Work instructions
Give the listing again exactly, omitting its images.

___ Data shown

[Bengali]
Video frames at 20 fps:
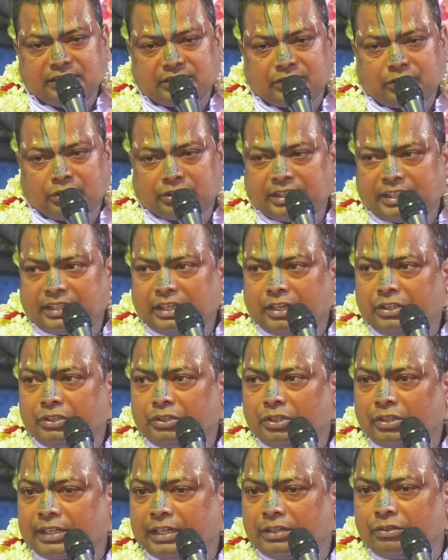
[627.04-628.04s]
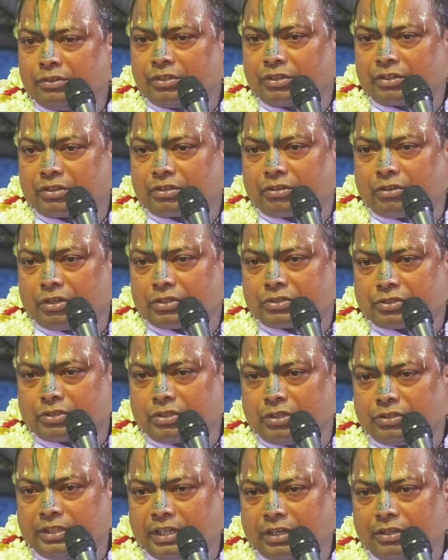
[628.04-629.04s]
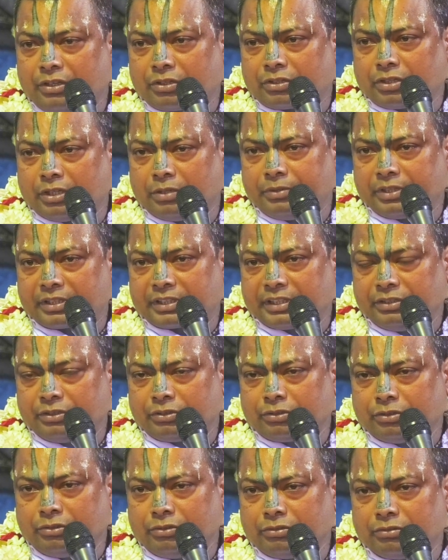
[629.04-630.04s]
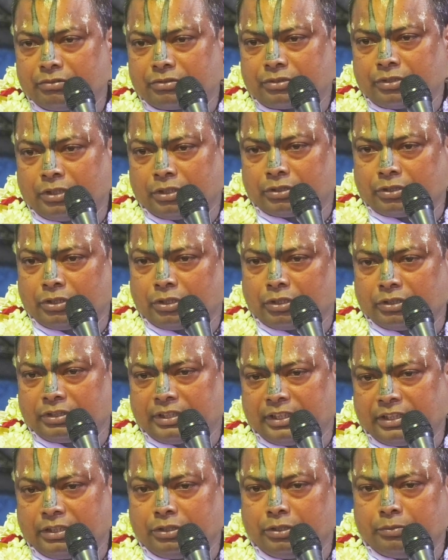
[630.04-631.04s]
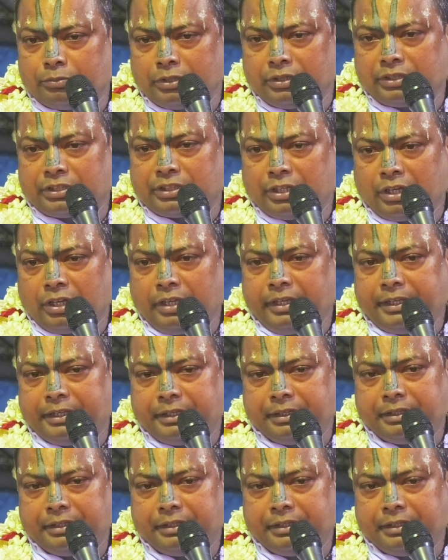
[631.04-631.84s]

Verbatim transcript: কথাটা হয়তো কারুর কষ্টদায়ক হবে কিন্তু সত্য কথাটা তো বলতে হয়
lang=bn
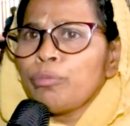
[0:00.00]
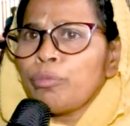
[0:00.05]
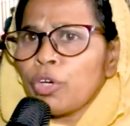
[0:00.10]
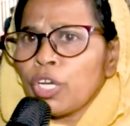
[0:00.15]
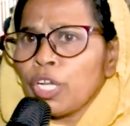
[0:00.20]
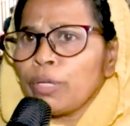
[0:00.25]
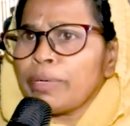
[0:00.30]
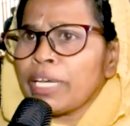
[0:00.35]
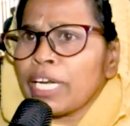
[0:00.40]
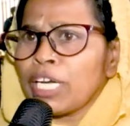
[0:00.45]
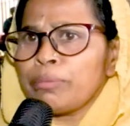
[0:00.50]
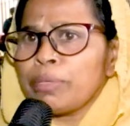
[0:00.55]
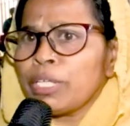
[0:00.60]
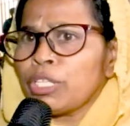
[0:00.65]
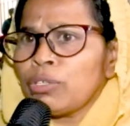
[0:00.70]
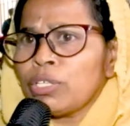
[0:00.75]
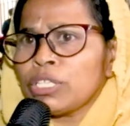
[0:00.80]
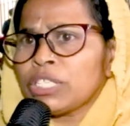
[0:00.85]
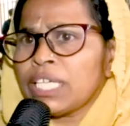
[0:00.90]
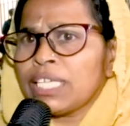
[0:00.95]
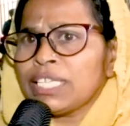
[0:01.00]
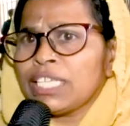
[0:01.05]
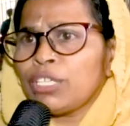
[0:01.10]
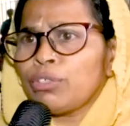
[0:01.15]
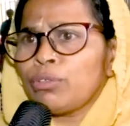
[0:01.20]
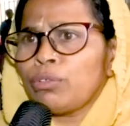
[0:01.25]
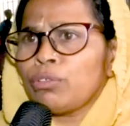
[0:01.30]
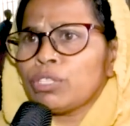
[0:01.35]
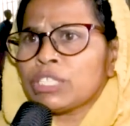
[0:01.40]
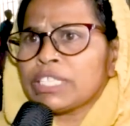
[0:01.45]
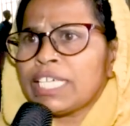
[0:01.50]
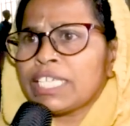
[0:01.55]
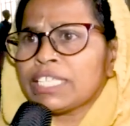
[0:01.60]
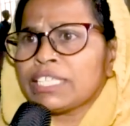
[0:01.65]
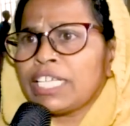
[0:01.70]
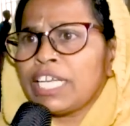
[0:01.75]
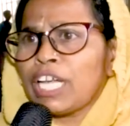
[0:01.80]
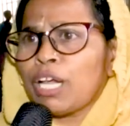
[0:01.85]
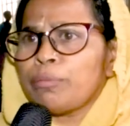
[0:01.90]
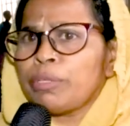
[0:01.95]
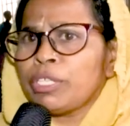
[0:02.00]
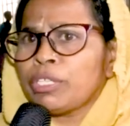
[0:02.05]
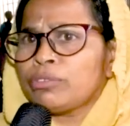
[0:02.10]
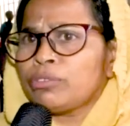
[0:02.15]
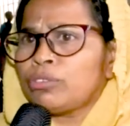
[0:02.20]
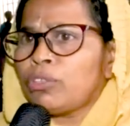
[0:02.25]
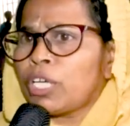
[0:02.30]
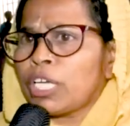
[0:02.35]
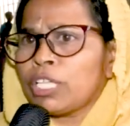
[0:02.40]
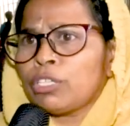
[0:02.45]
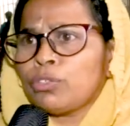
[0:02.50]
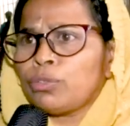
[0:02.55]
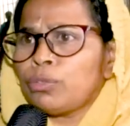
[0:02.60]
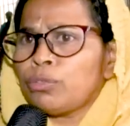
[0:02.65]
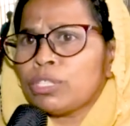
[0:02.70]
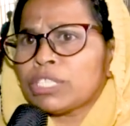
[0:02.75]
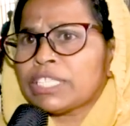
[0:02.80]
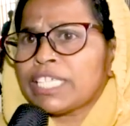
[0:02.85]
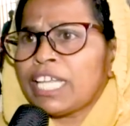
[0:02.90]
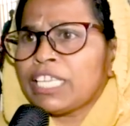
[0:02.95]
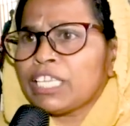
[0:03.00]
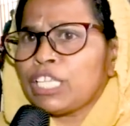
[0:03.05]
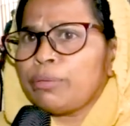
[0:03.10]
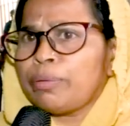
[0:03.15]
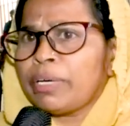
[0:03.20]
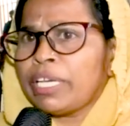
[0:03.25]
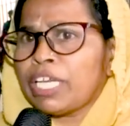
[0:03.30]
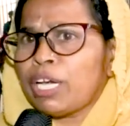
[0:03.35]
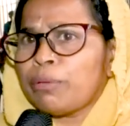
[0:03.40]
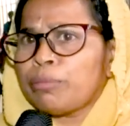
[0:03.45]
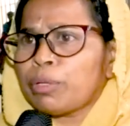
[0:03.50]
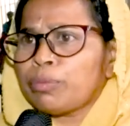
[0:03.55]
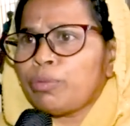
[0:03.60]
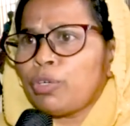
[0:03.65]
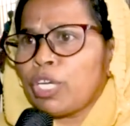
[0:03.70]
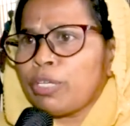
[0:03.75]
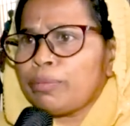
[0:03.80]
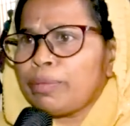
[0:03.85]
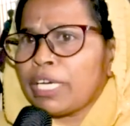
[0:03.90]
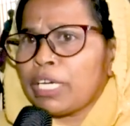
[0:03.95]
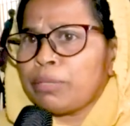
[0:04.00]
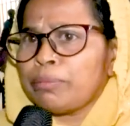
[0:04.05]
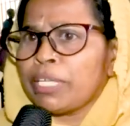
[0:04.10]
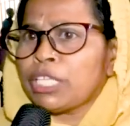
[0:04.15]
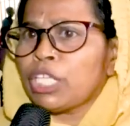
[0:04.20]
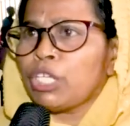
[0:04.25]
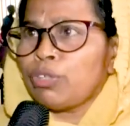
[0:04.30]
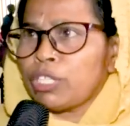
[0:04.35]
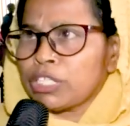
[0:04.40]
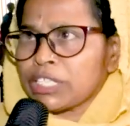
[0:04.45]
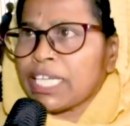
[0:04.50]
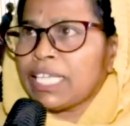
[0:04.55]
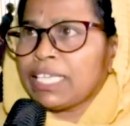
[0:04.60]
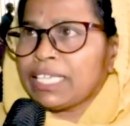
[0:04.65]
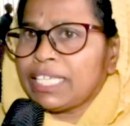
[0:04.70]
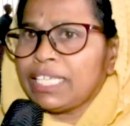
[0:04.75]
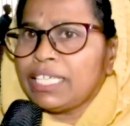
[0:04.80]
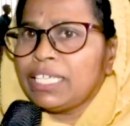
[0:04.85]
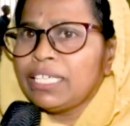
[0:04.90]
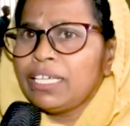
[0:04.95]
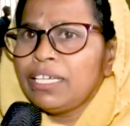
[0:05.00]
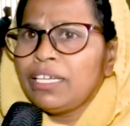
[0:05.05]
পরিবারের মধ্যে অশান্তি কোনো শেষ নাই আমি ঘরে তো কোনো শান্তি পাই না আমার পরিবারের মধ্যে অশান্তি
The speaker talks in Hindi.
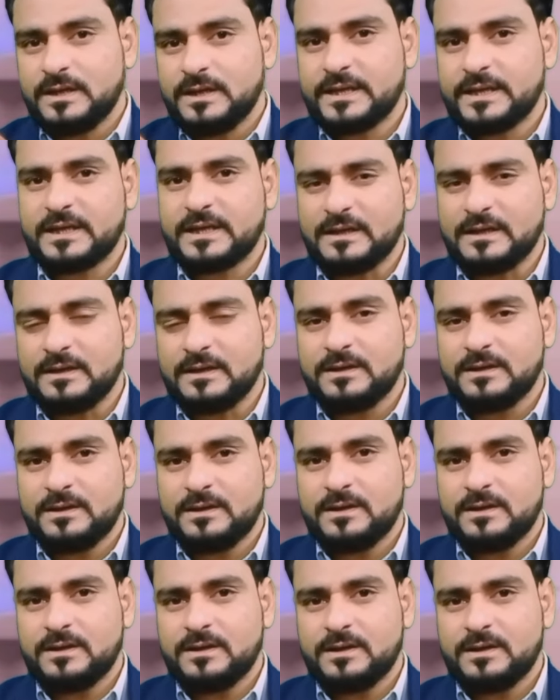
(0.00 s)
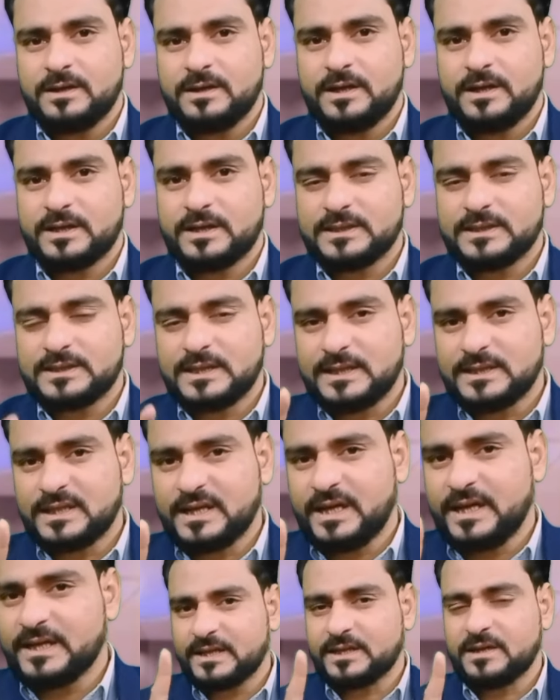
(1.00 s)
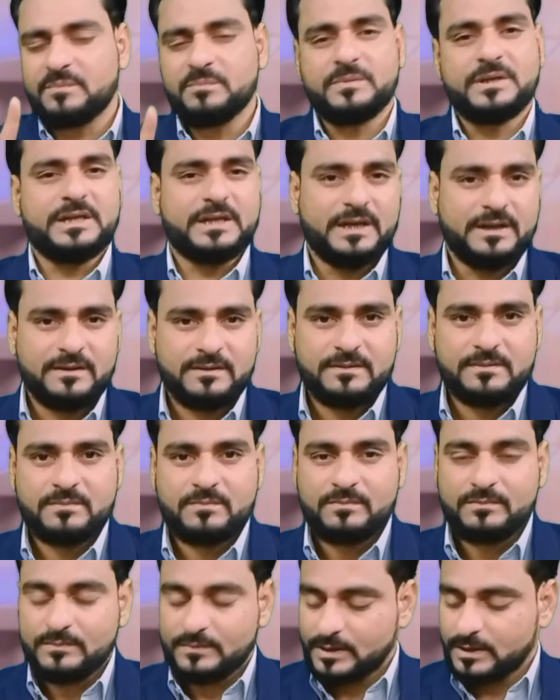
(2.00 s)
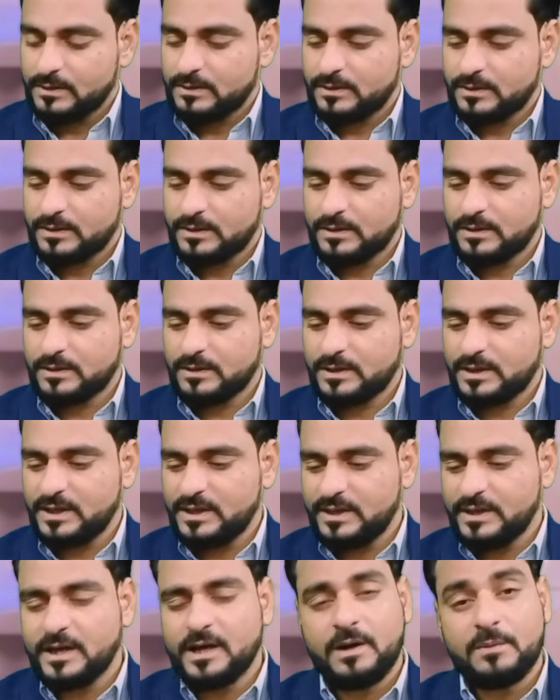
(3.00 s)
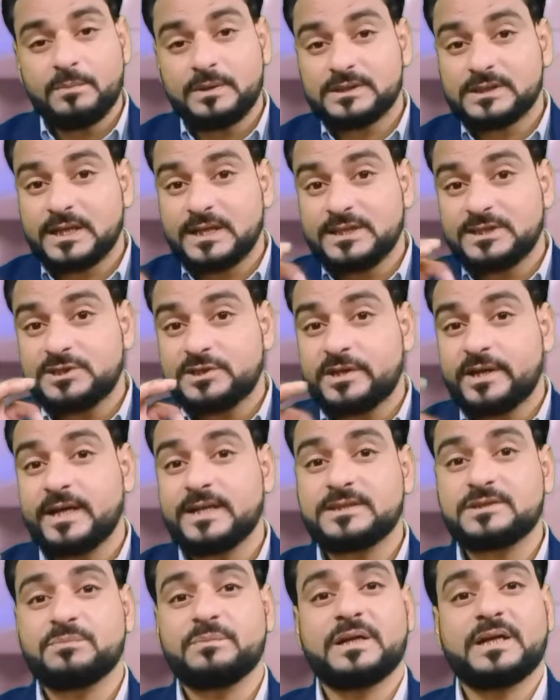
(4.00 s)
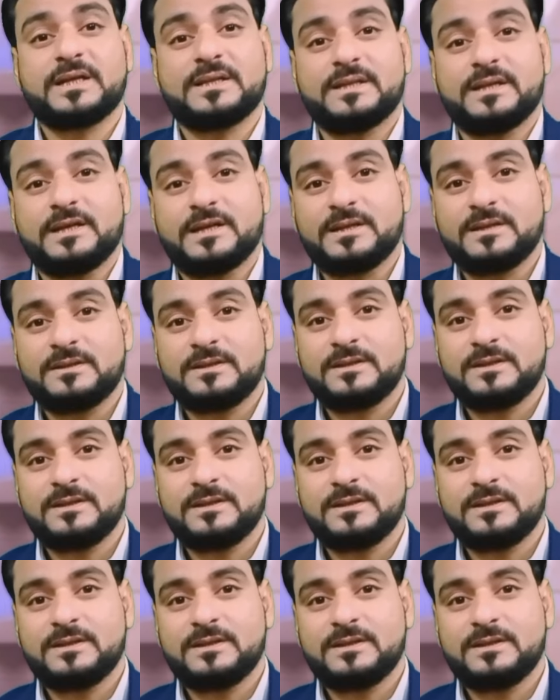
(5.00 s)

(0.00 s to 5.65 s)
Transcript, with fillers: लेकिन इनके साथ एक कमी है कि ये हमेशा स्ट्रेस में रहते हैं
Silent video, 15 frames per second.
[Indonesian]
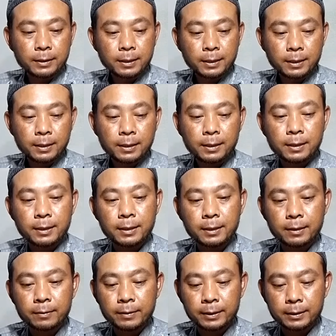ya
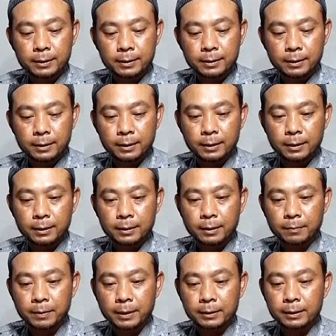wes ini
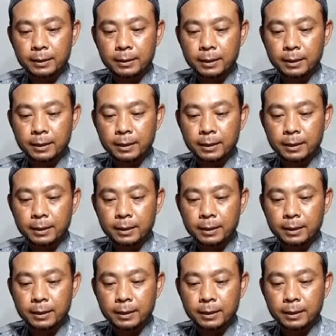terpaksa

______

Your solution
[Bengali]
Video frames at 20 fps:
[627.04-628.04s]
[628.04-629.04s]
[629.04-630.04s]
[630.04-631.04s]
[631.04-631.84s]

Verbatim transcript: কথাটা হয়তো কারুর কষ্টদায়ক হবে কিন্তু সত্য কথাটা তো বলতে হয়
lang=bn
[0:00.00]
[0:00.05]
[0:00.10]
[0:00.15]
[0:00.20]
[0:00.25]
[0:00.30]
[0:00.35]
[0:00.40]
[0:00.45]
[0:00.50]
[0:00.55]
[0:00.60]
[0:00.65]
[0:00.70]
[0:00.75]
[0:00.80]
[0:00.85]
[0:00.90]
[0:00.95]
[0:01.00]
[0:01.05]
[0:01.10]
[0:01.15]
[0:01.20]
[0:01.25]
[0:01.30]
[0:01.35]
[0:01.40]
[0:01.45]
[0:01.50]
[0:01.55]
[0:01.60]
[0:01.65]
[0:01.70]
[0:01.75]
[0:01.80]
[0:01.85]
[0:01.90]
[0:01.95]
[0:02.00]
[0:02.05]
[0:02.10]
[0:02.15]
[0:02.20]
[0:02.25]
[0:02.30]
[0:02.35]
[0:02.40]
[0:02.45]
[0:02.50]
[0:02.55]
[0:02.60]
[0:02.65]
[0:02.70]
[0:02.75]
[0:02.80]
[0:02.85]
[0:02.90]
[0:02.95]
[0:03.00]
[0:03.05]
[0:03.10]
[0:03.15]
[0:03.20]
[0:03.25]
[0:03.30]
[0:03.35]
[0:03.40]
[0:03.45]
[0:03.50]
[0:03.55]
[0:03.60]
[0:03.65]
[0:03.70]
[0:03.75]
[0:03.80]
[0:03.85]
[0:03.90]
[0:03.95]
[0:04.00]
[0:04.05]
[0:04.10]
[0:04.15]
[0:04.20]
[0:04.25]
[0:04.30]
[0:04.35]
[0:04.40]
[0:04.45]
[0:04.50]
[0:04.55]
[0:04.60]
[0:04.65]
[0:04.70]
[0:04.75]
[0:04.80]
[0:04.85]
[0:04.90]
[0:04.95]
[0:05.00]
[0:05.05]
পরিবারের মধ্যে অশান্তি কোনো শেষ নাই আমি ঘরে তো কোনো শান্তি পাই না আমার পরিবারের মধ্যে অশান্তি
The speaker talks in Hindi.
(0.00 s)
(1.00 s)
(2.00 s)
(3.00 s)
(4.00 s)
(5.00 s)

(0.00 s to 5.65 s)
Transcript, with fillers: लेकिन इनके साथ एक कमी है कि ये हमेशा स्ट्रेस में रहते हैं
Silent video, 15 frames per second.
[Indonesian]
ya
wes ini
terpaksa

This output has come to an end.